1) Болезнь может восприниматься объективно, лишь если она максимально отдалена от больного сознания. Стремясь сдержать ее развитие и отказываясь признать ее, больной придает ей смысл акцидентного и органического процесса 66. И в пределах своего тела больной поддерживает болезнь: опуская или отрицая какие-либо изменения психологического содержания своего опыта, он признает значимым и в конечном счете ощущает и тематизирует лишь его органическое содержание. Вместо того чтобы скрывать болезнь, он выставляет ее напоказ, но лишь в ее физиологических составляющих; и в объективности, которой он наделяет свои симптомы, врач вправе увидеть проявления субъективных расстройств. Именно это доминирование органических процессов в поле сознания больного и тот страх, который он испытывает по отношению к своей болезни, создает гамму истерических знаков (параличи 67или психогенные анестезии 68), психосоматических симптомов 69или, наконец, ипохондрических тревог 70, и все они одинаково часто встречаются как в психастении, так и в некоторых формах шизофрении. Являясь элементами болезни, эти органические или псевдоорганические формы предстают для больного модусами ее восприятия.

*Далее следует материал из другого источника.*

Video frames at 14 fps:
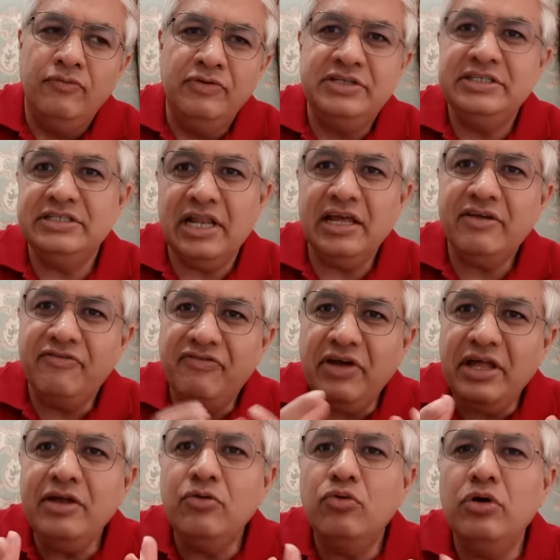which is like
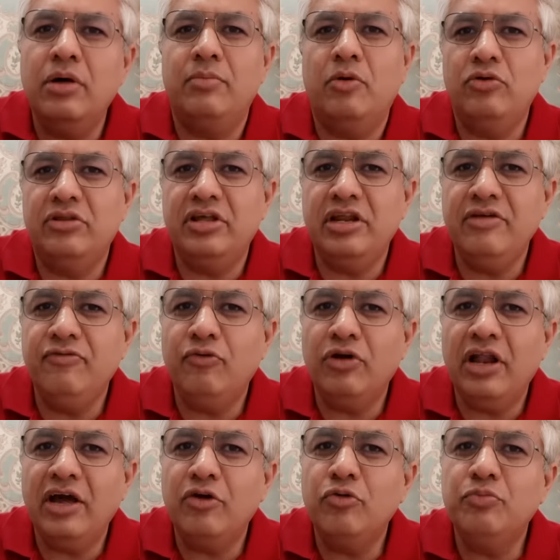very good amount 3 4
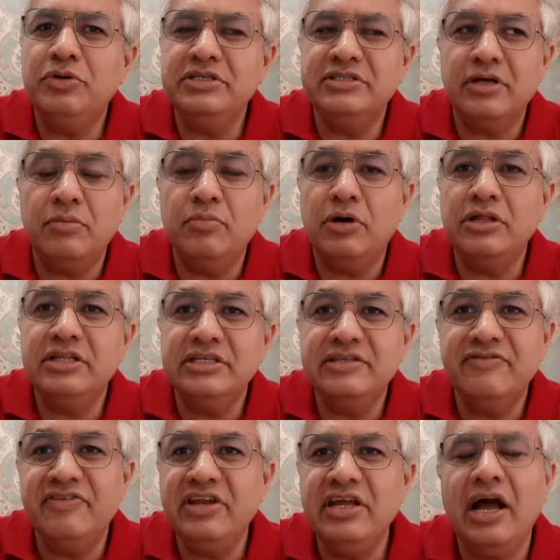lakh rupees a month is
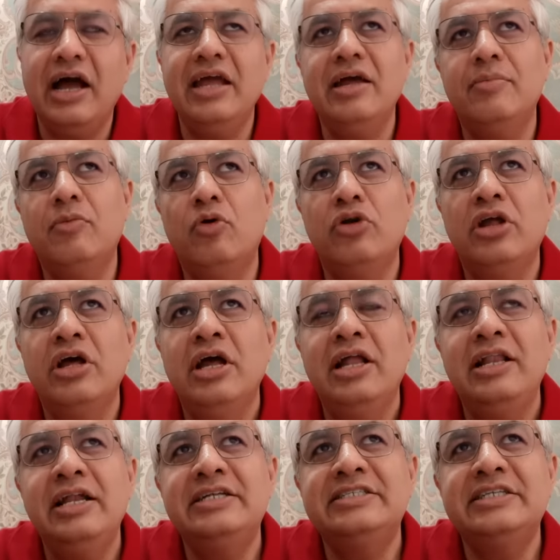a very high amount
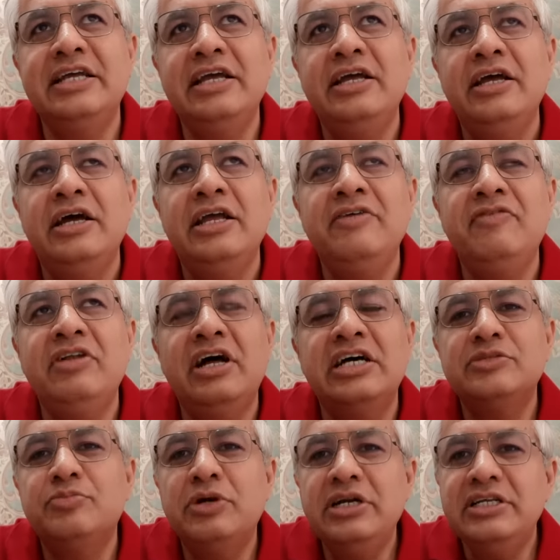let's say even
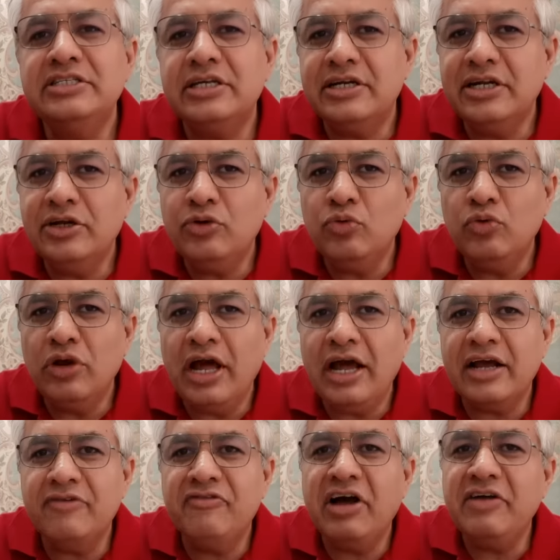husband is earning 2
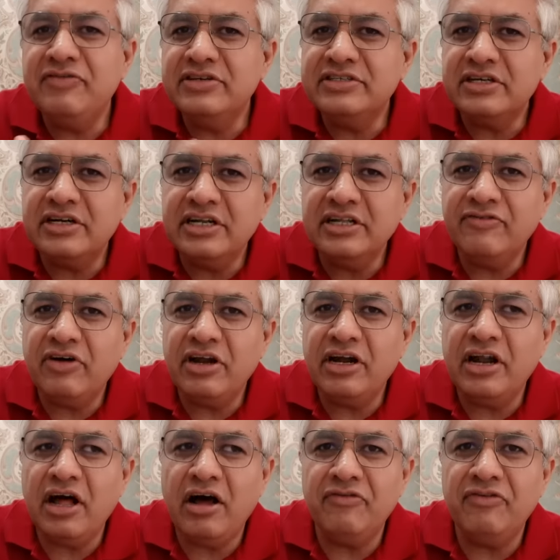lakh wife is earning 1
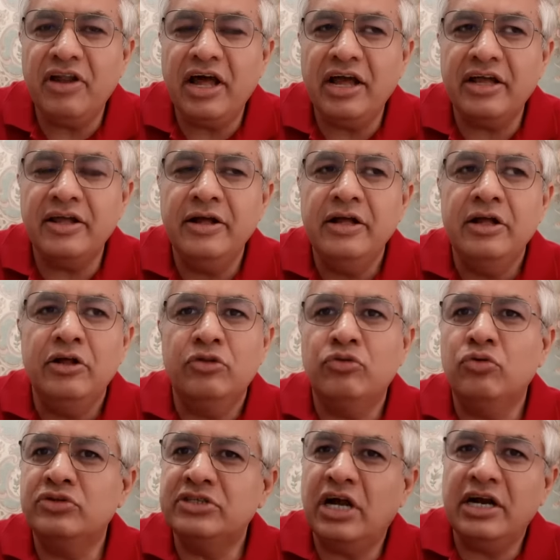and half lakh
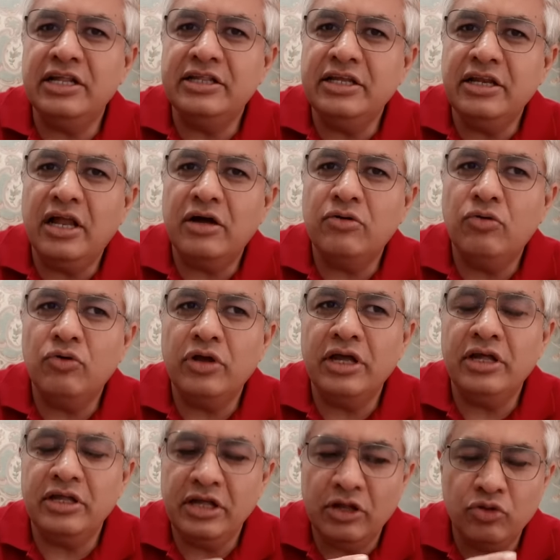तो साढ़े तीन लाख हो गए
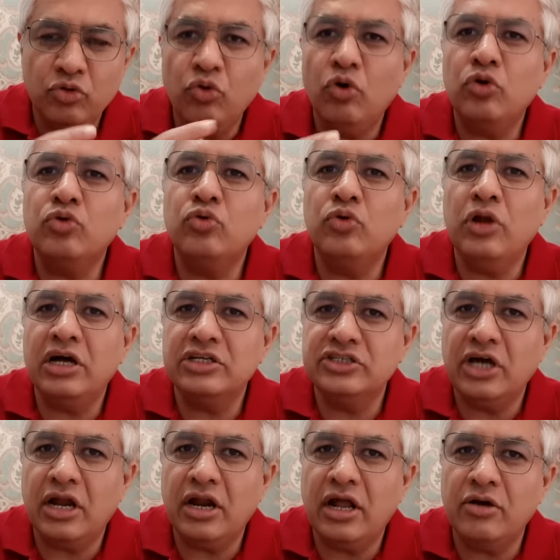या दो और दो लाख
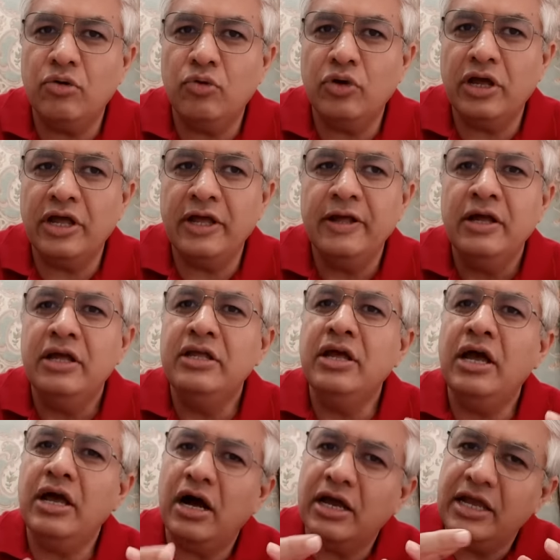चार लाख हो गए
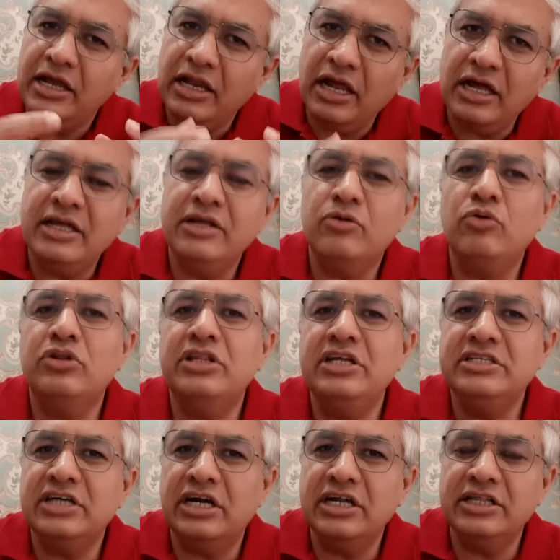या अकेला ही कोई
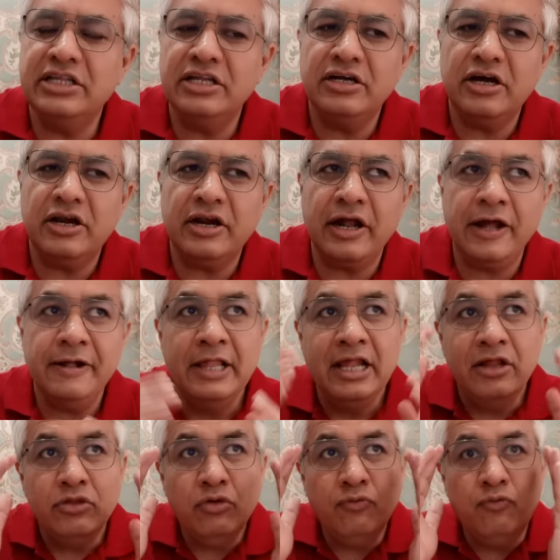तीन साढ़े तीन कर रहा है
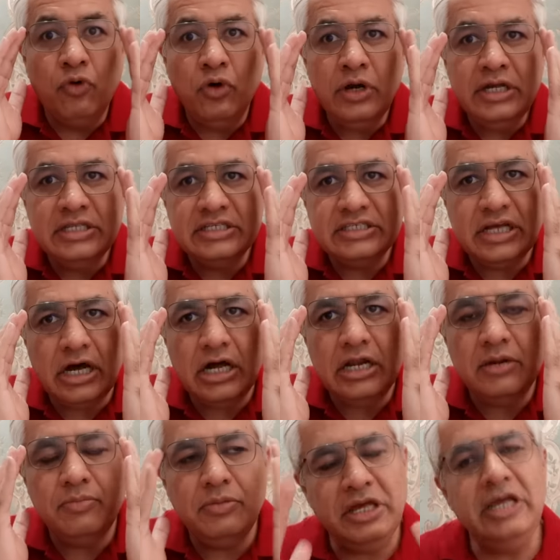तो वो
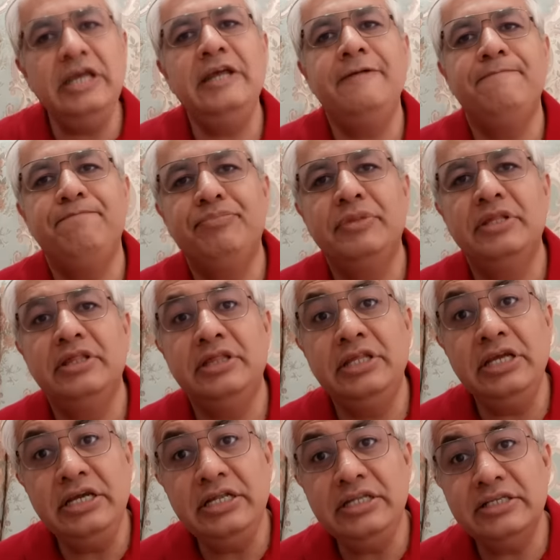इंसान भी
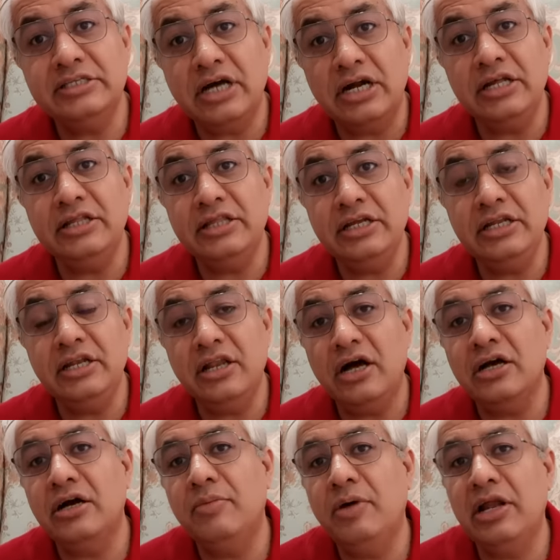तीन साढ़े तीन
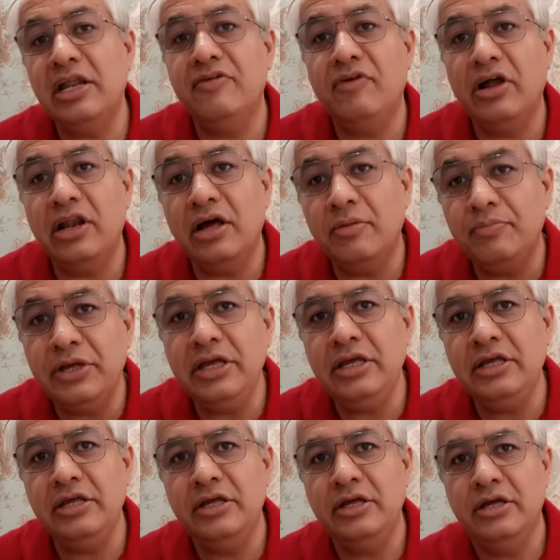लाख कमाने वाला भी
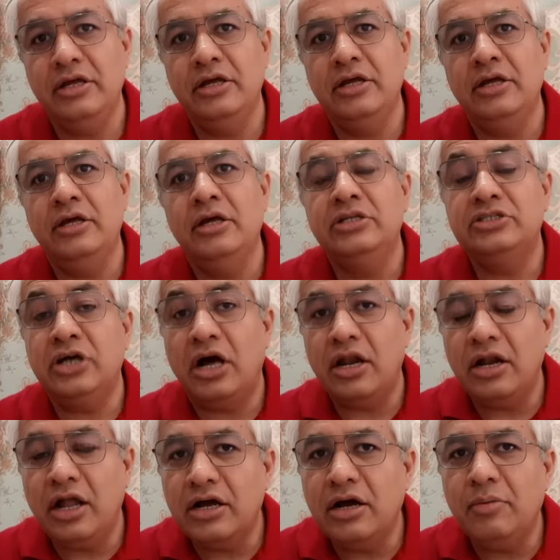चार
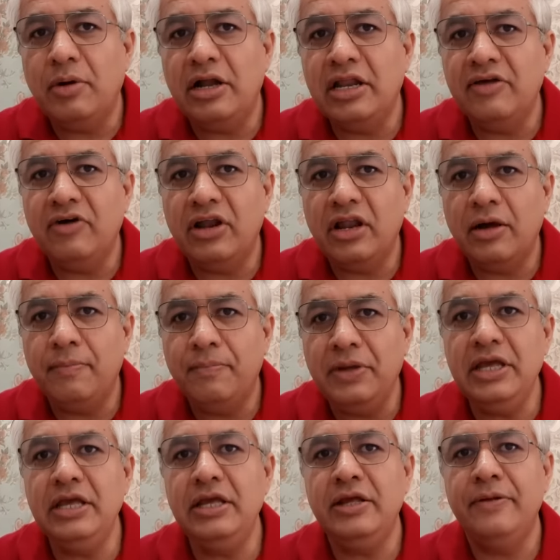लाख कमाने वाला
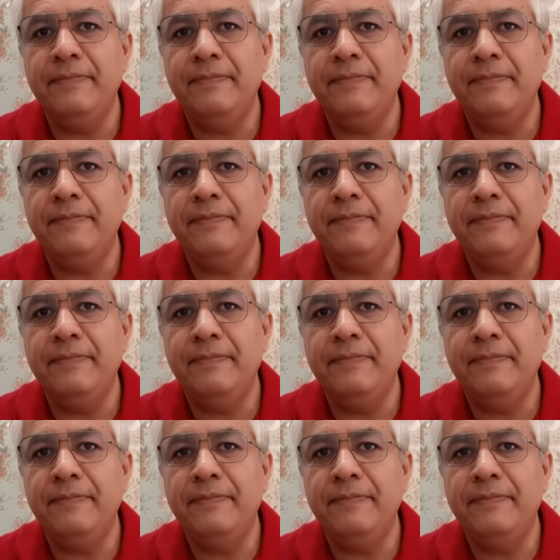भी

2) В большинстве обсессивных расстройств, во многих случаях паранойи и иногда при шизофрении больной признает, что болезненный процесс захватывает как тело, так и личность. Но парадоксально то, что он отыскивает предпосылки болезни в своей истории, в своих конфликтах с окружающими, в противоречиях актуальной ситуации, он описывает генезис, но, в то же самое время, он замечает в начале своей болезни прорыв нового существования, которое в корне искажает смысл его жизни, грозя разрушить ее 71. Будучи очевидцами своей собственной ревности, больные оправдывают недоверие, интерпретации, бредовые систематизации подробным генезисом подозрений и, кажется, рассеивают свои симптомы по ходу всего существования, но при этом признают, что начиная с такого-то события или с такого-то выплеска их страсти существование их полностью изменилось, что их жизнь отравлена и что они больше не могут этого выносить. Они видят в болезненной ревности глубочайшую истину своего существования и одновременно совершеннейшее несчастье. Они преодолевают его, рассказывая обо всей своей жизни, но при этом они изолированы от нее внезапным потрясением. Они страшатся своей болезни как злого рока; болезнь уйдет из их жизни, лишь разрушив ее. 3) Это парадоксальное единство не может сохраняться постоянно: в этом случае болезненные элементы отрываются от своего нормального контекста и, вновь замкнувшись на себе самих, конституируют автономный мир. Это мир, наделенный для больного множеством признаков объективности: его поддерживают и преследуют внешние силы, тайна которых ускользает от любого исследования, ему навязывают эту очевидность, а он всеми силами сопротивляется. Галлюцинации, которые его наводняют, дают ему чувственную полноту реальности; соединяющий элементы бред обеспечивает квазирациональную логику. Но сознание болезни в этой квазиобъективности не испаряется, оно присутствует — по крайней мере, где-то на окраине: этот мир галлюцинаторных элементов и кристаллизованных бредовых идей не обязательно накладывается на реальный мир 72. Больной никогда не путает голос своего врача и галлюцинаторные голоса своих преследователей, даже если врач для него лишь преследователь. Самый богатый бред может как максимум казаться больному столь же реальным, как сама реальность, и в этой игре двух реальностей, в этой театральной амбивалентности, сознание болезни предстает сознанием другой реальности.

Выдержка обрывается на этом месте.